A Calif.-based porn company was slapped with a $78,000 fine after AIDS Healthcare Foundation, an advocacy group located in Los Angeles, filed suit against them. The lawsuit was over Kink.com’s lax condom policy. The company, which bills itself as a producer of BDSM (meaning bondage, discipline, sadism and masochism), allows its performers to choose whether or not to use a condom during filming.  

Kink.com’s studios are headquartered in San Francisco in the 200,00-square-foot early 20th-century San Francisco Armory. The production company, founded in 1997, has previously been lauded for revolutionizing the adult film industry.

Its parent company, Cybernet Entertainment, maintains that many of its actors prefer not to use condoms during scenes and believes the production company is a target of a campaign by those who oppose the adult porn industry.

"We're all for sensible regulation that protects performers," Mike Stabile, a spokesman for Kink.com, said in statement, according to WSVN. “But this essentially amounts to a moral crusade. It's a solution in search of a problem."

WSVN reports that California’s Occupational Safety and Health Administration, or CalOSHA, received several complaints last year against Kink.com, including the one brought by AIDS Healthcare Foundation. CalOSHA cited Kink.com for a number of violations following last year’s investigation in August.

The majority of the fine, $75,000 of it, is directed at Cybernet’s policy of allowing its actors to shoot scenes without a condom should they choose to.

"The fines are excessive and, we believe, politically motivated," Cybernet founder Peter Acworth said in a statement. "The complaints which prompted the inspection were not made by actual employees, but by outside groups with a long history of opposition to adult film. We'll be appealing the decision."

The AIDS Healthcare Foundation said it brought the lawsuit against Kink.com after two of its actors tested positive for HIV in 2013. In August and September of last year, two of Kink’s performers, Cameron Boy and her then-boyfriend Rod Daily, came out as HIV positive.
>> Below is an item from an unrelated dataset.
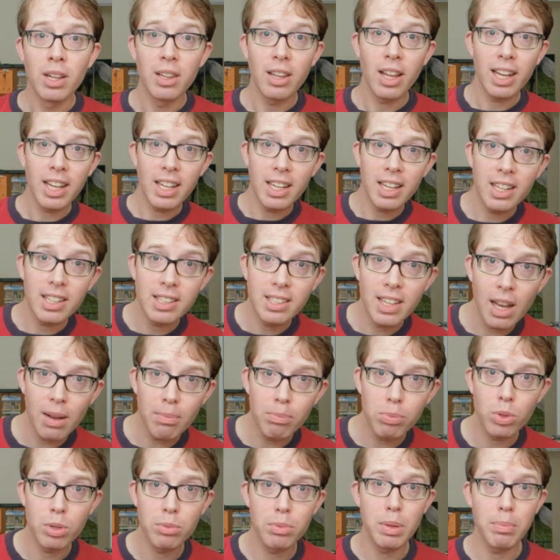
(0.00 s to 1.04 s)
Like an
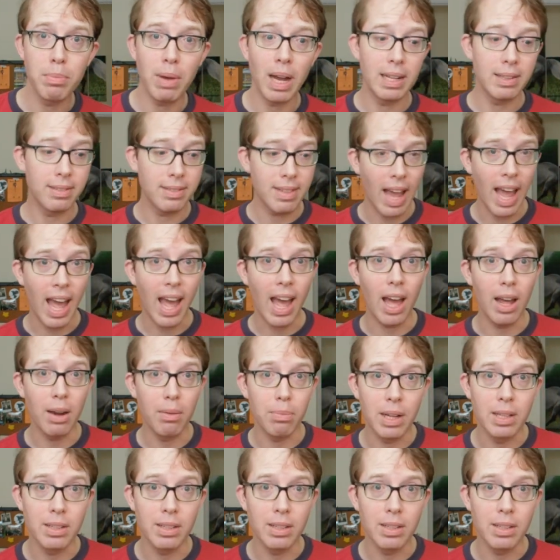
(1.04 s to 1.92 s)
example would be my dad.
The Free Speech Coalition, which keeps a record of all adult film performers’’ STD statuses, immediately shuttered all porn production, but lifted the moratorium just six days later.
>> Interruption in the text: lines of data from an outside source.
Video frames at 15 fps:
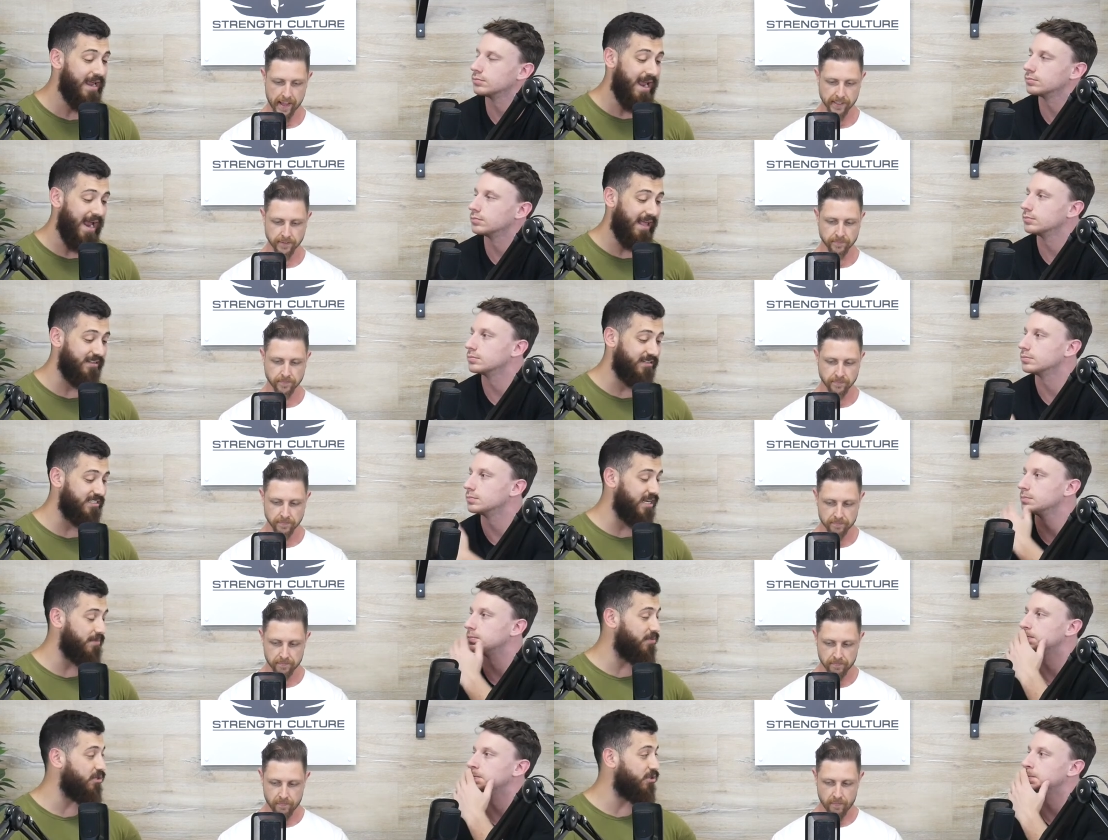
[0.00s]
Speaker 1: And the
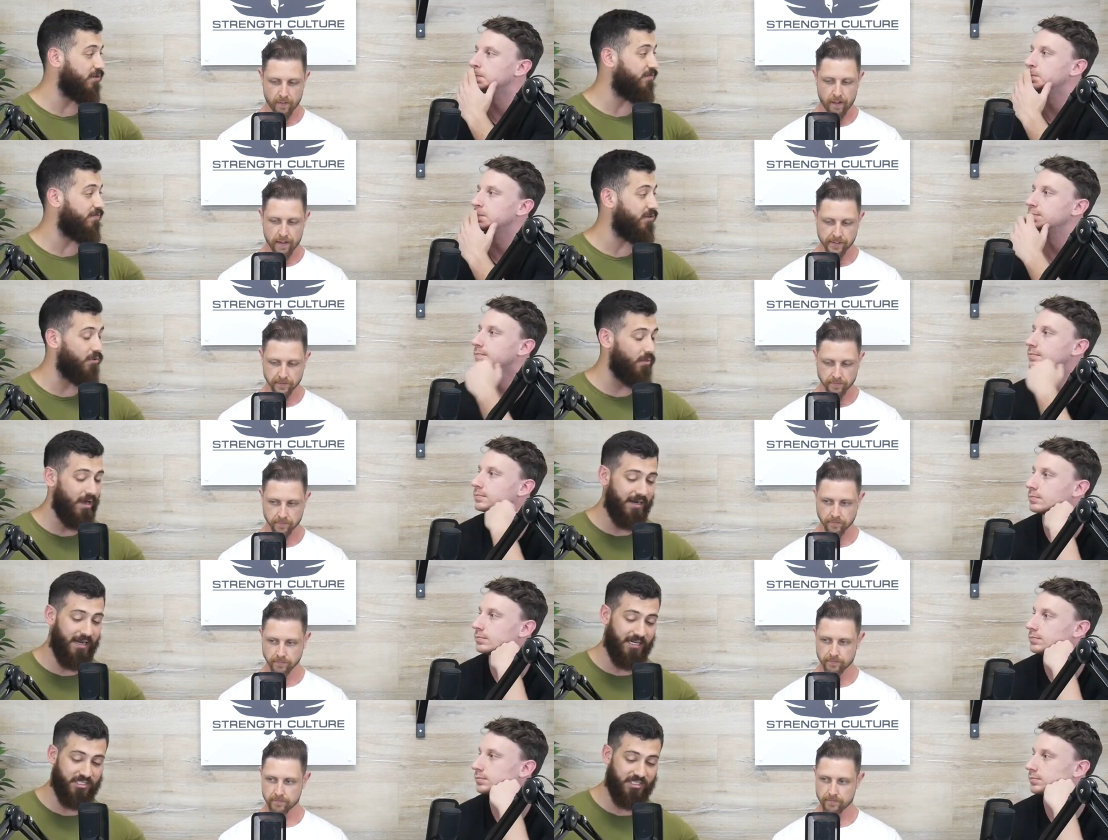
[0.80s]
deeper you can feel
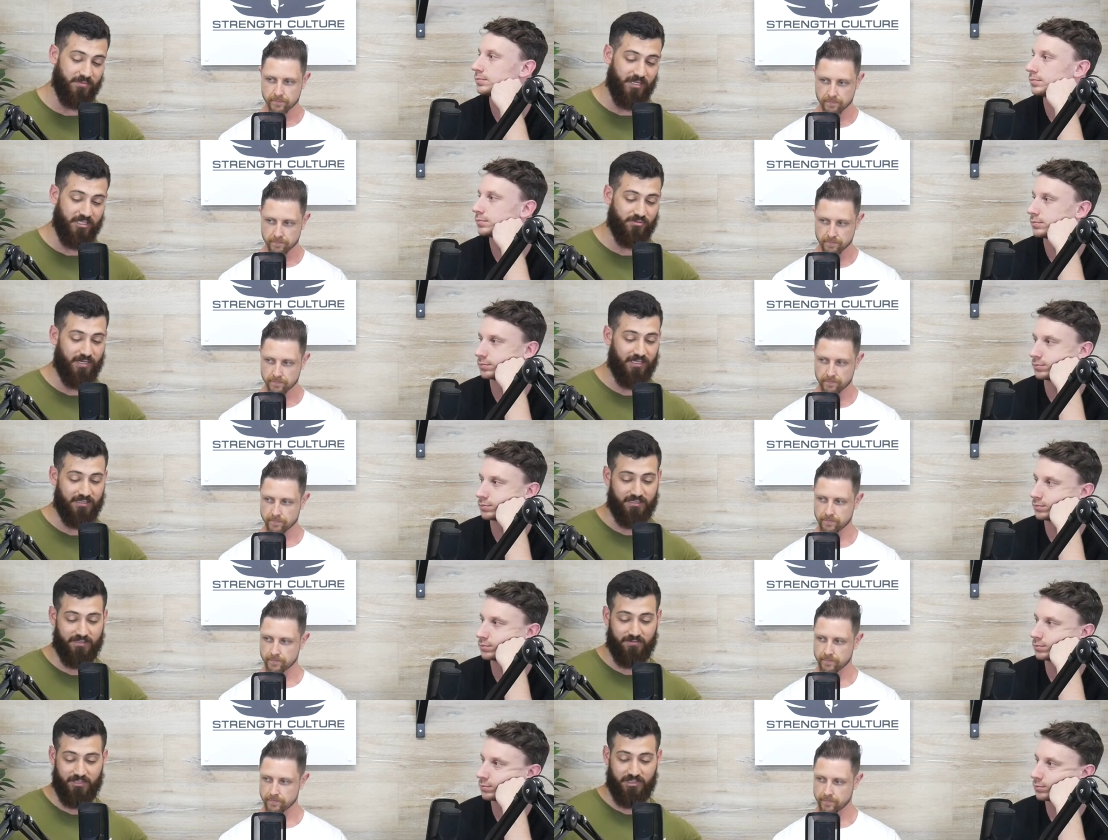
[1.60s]
one, actually means
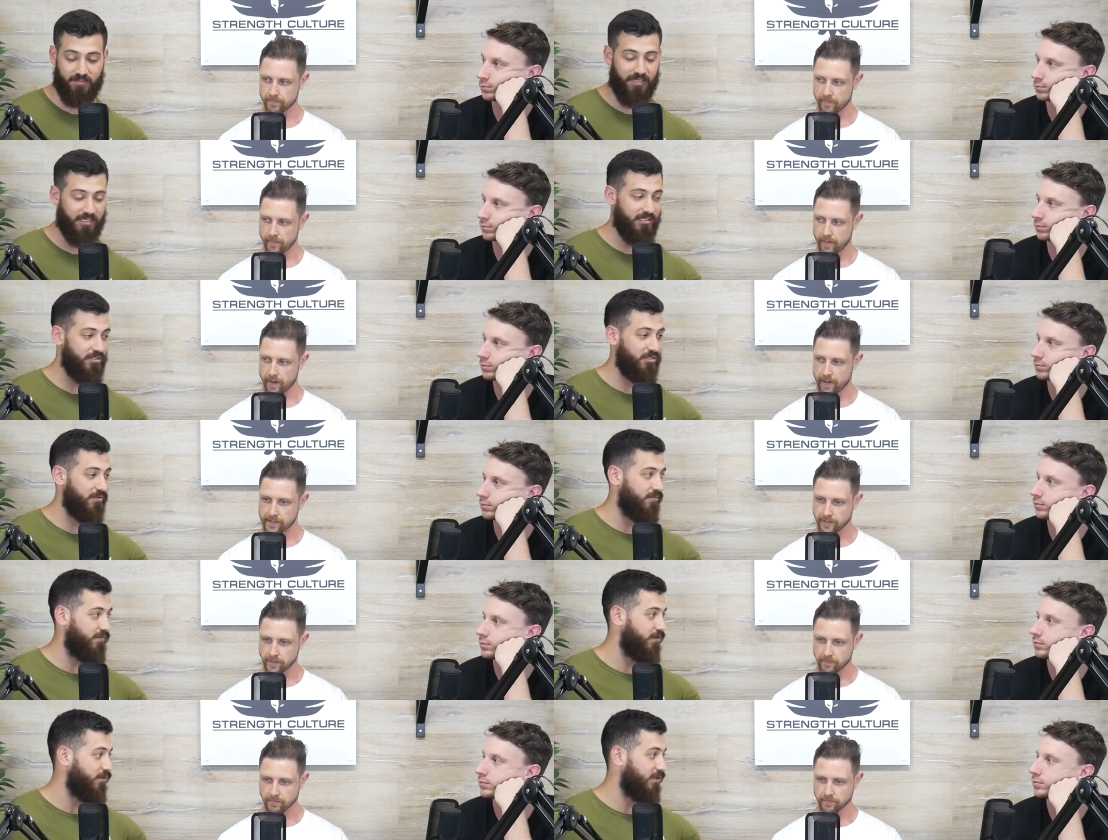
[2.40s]
relatively speaking, you can
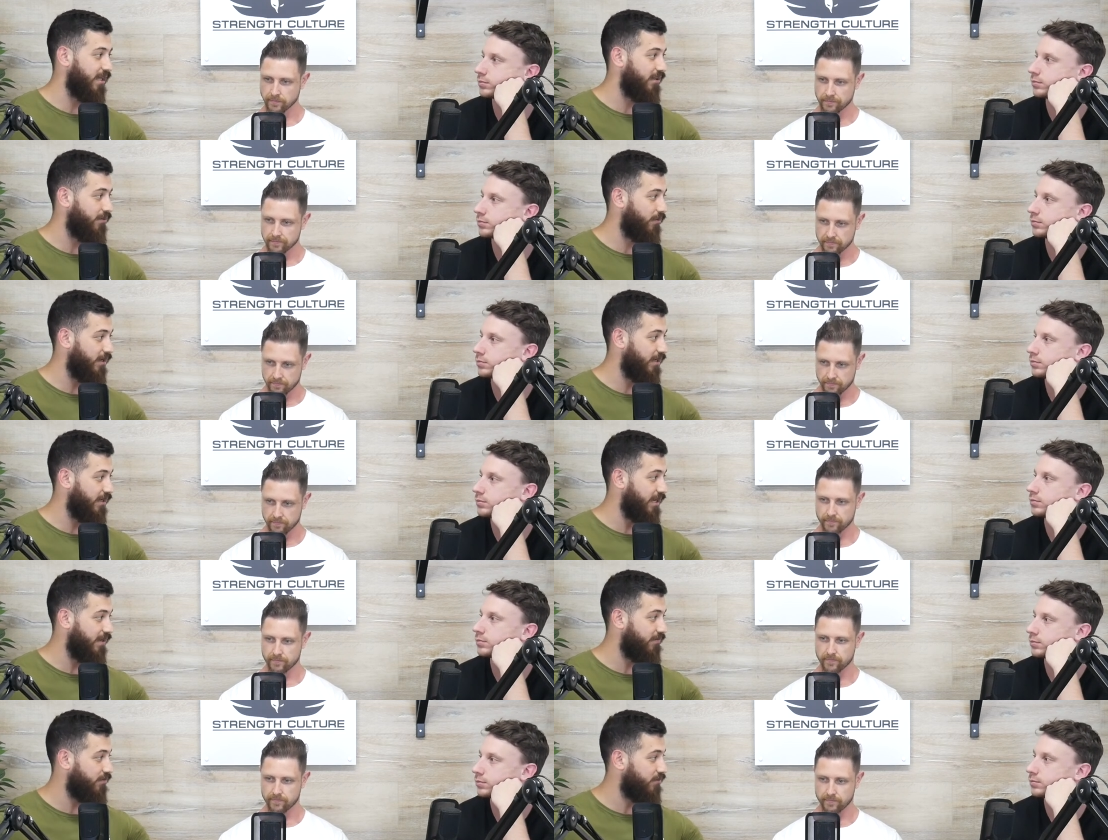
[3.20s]
feel the other one
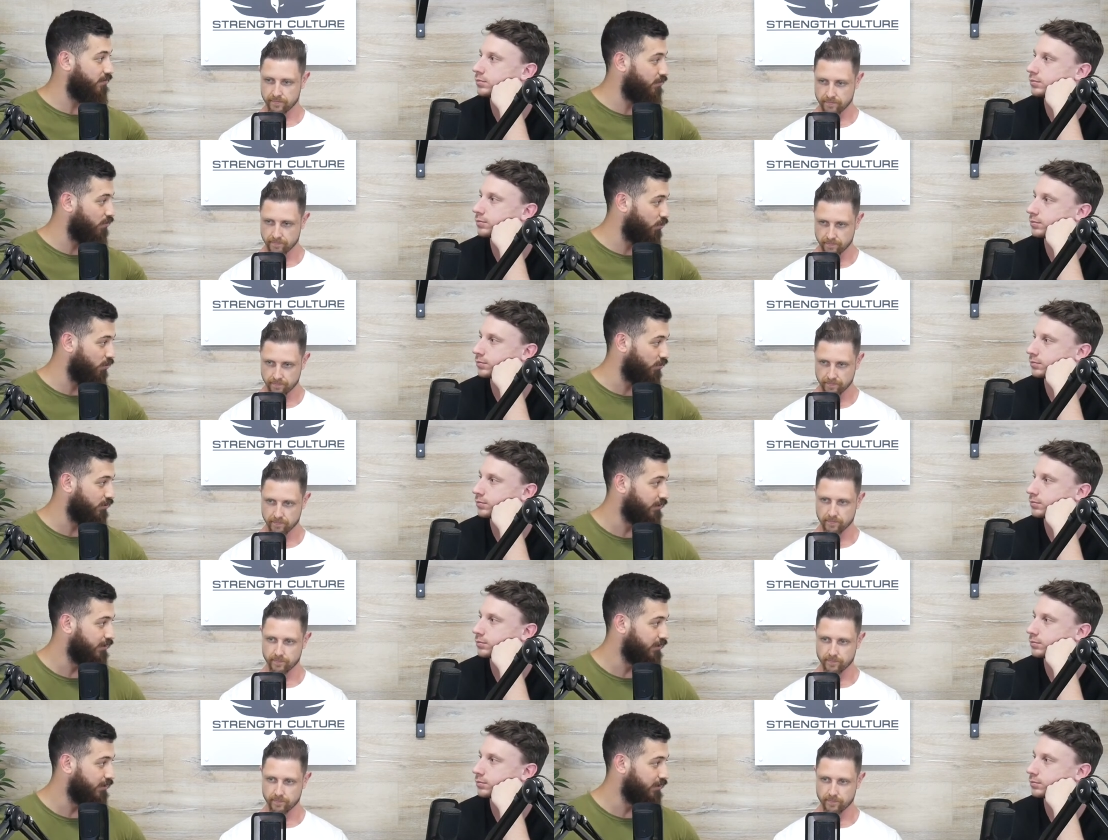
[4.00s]
even more.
"I just don’t know how an industry stands here and says they care so much about their performers and, a week after someone tests positive, they're out there shooting without condoms," Daily said during an interview in September. "Ultimately, it’s a business, and their main concern is money and not their performers."
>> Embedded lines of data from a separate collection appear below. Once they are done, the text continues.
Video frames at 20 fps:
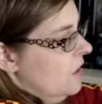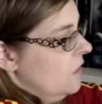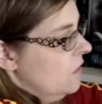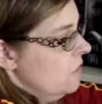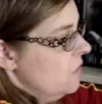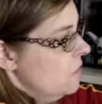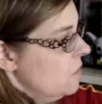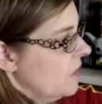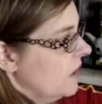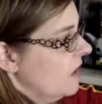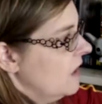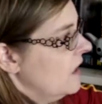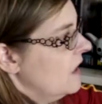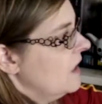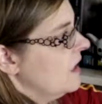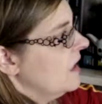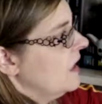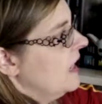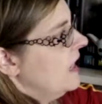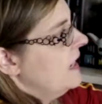
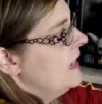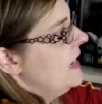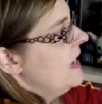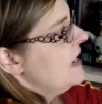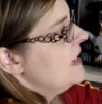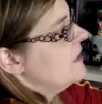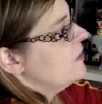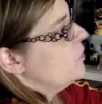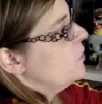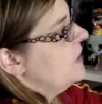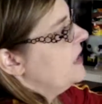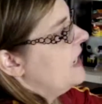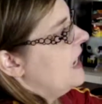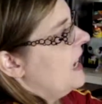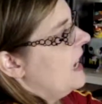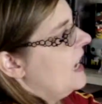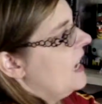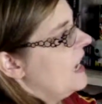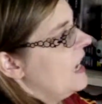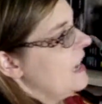Okay, and next we
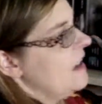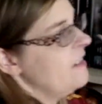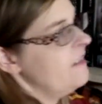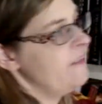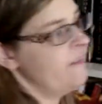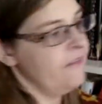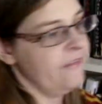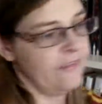have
In 2012, the AIDS Healthcare Foundation successfully lobbied to make condoms mandatory for shooting porn films in Los Angeles and later in all of LA County. In 2013, California lawmakers shot down a bill that would have required adult film actors to use condoms during production.

This isn’t the first time Kink.com has made a stir in the news. In 2013, the company’s founder and CEO, Peter Acworth, was arrested for cocaine possession. All charges were later dropped.